§ **Provided information**
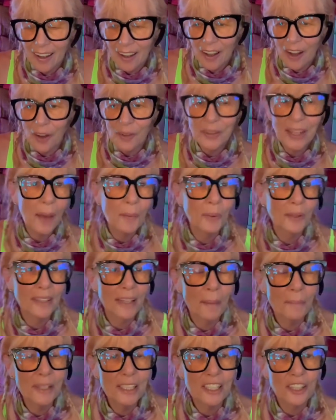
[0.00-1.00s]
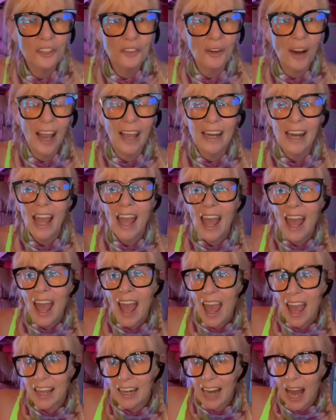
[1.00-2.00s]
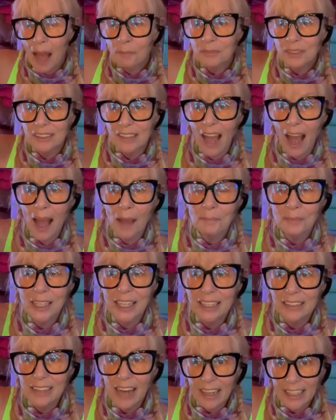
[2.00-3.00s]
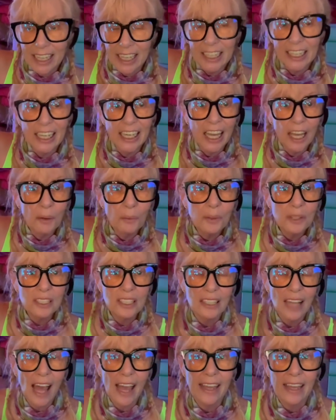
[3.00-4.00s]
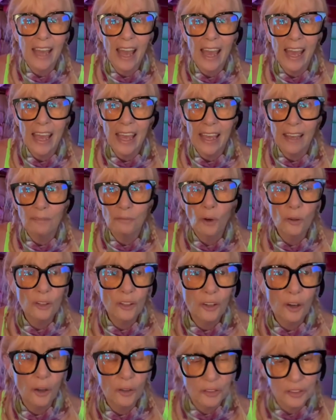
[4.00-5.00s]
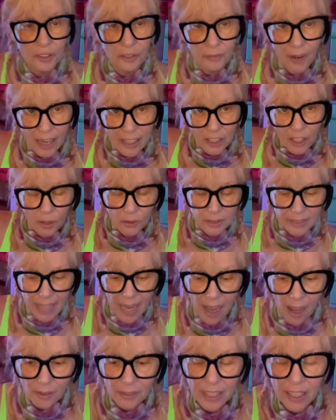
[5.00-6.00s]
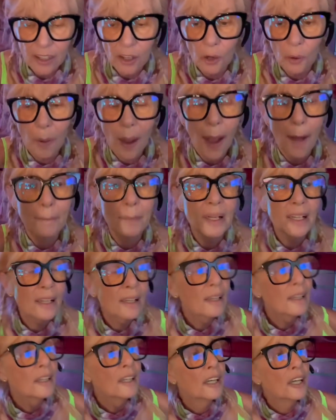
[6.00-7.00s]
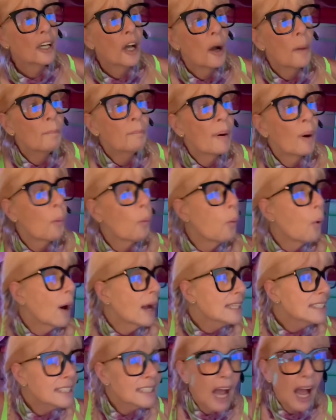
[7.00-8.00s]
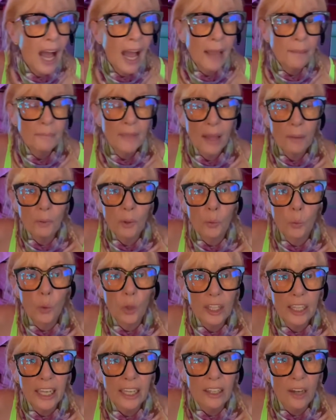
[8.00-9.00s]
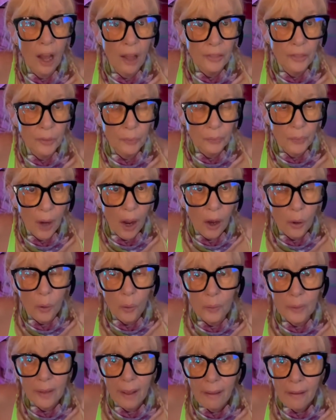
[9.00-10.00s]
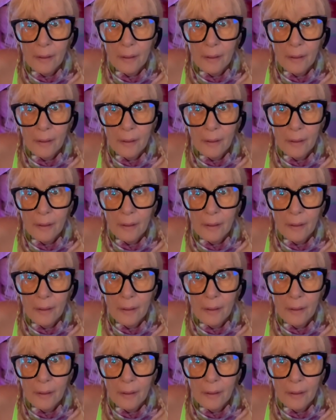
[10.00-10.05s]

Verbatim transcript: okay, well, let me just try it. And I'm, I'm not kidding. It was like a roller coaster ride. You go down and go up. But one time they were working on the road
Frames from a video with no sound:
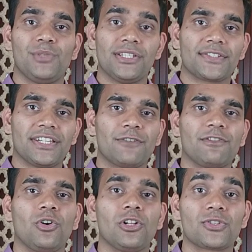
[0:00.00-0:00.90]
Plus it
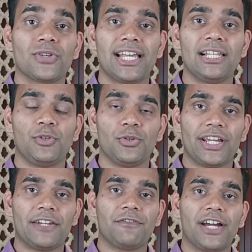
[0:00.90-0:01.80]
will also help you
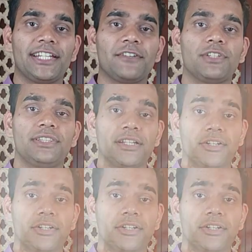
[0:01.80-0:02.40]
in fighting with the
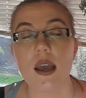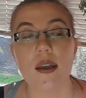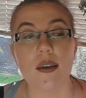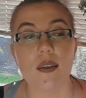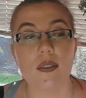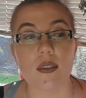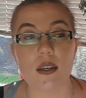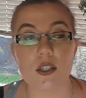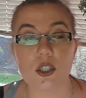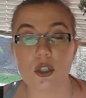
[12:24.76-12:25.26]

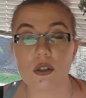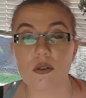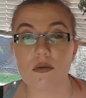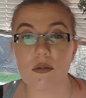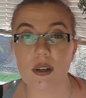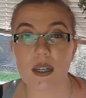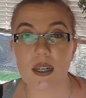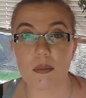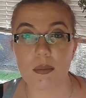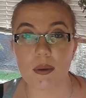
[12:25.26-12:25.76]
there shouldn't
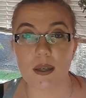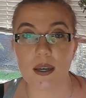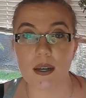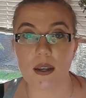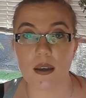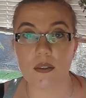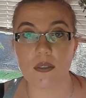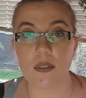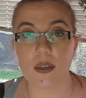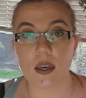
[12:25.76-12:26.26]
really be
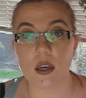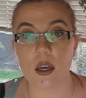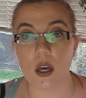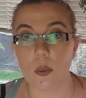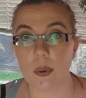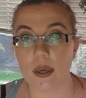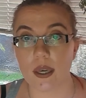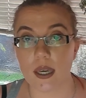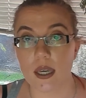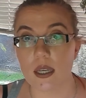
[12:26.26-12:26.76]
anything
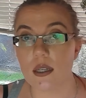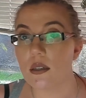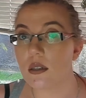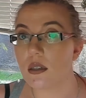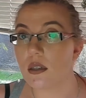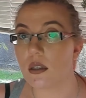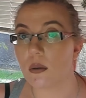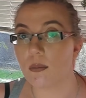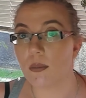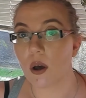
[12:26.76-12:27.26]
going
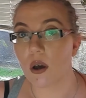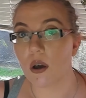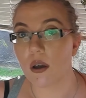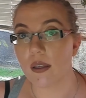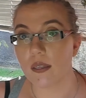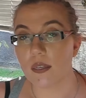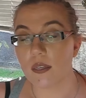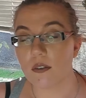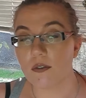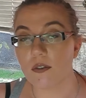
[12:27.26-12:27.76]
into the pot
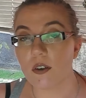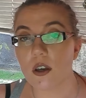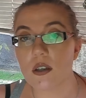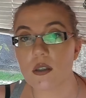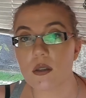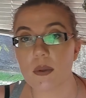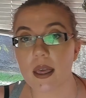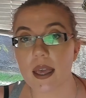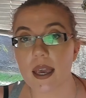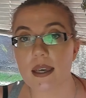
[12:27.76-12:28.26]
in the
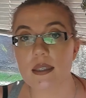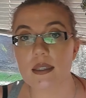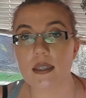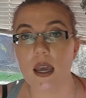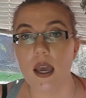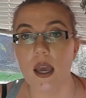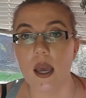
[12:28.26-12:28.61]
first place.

§ **Requirement**
Copy out all the entries precisely. No images.

§ **Solution to the exercise**
[0.00-1.00s]
[1.00-2.00s]
[2.00-3.00s]
[3.00-4.00s]
[4.00-5.00s]
[5.00-6.00s]
[6.00-7.00s]
[7.00-8.00s]
[8.00-9.00s]
[9.00-10.00s]
[10.00-10.05s]

Verbatim transcript: okay, well, let me just try it. And I'm, I'm not kidding. It was like a roller coaster ride. You go down and go up. But one time they were working on the road
Frames from a video with no sound:
[0:00.00-0:00.90]
Plus it
[0:00.90-0:01.80]
will also help you
[0:01.80-0:02.40]
in fighting with the
[12:24.76-12:25.26]

[12:25.26-12:25.76]
there shouldn't
[12:25.76-12:26.26]
really be
[12:26.26-12:26.76]
anything
[12:26.76-12:27.26]
going
[12:27.26-12:27.76]
into the pot
[12:27.76-12:28.26]
in the
[12:28.26-12:28.61]
first place.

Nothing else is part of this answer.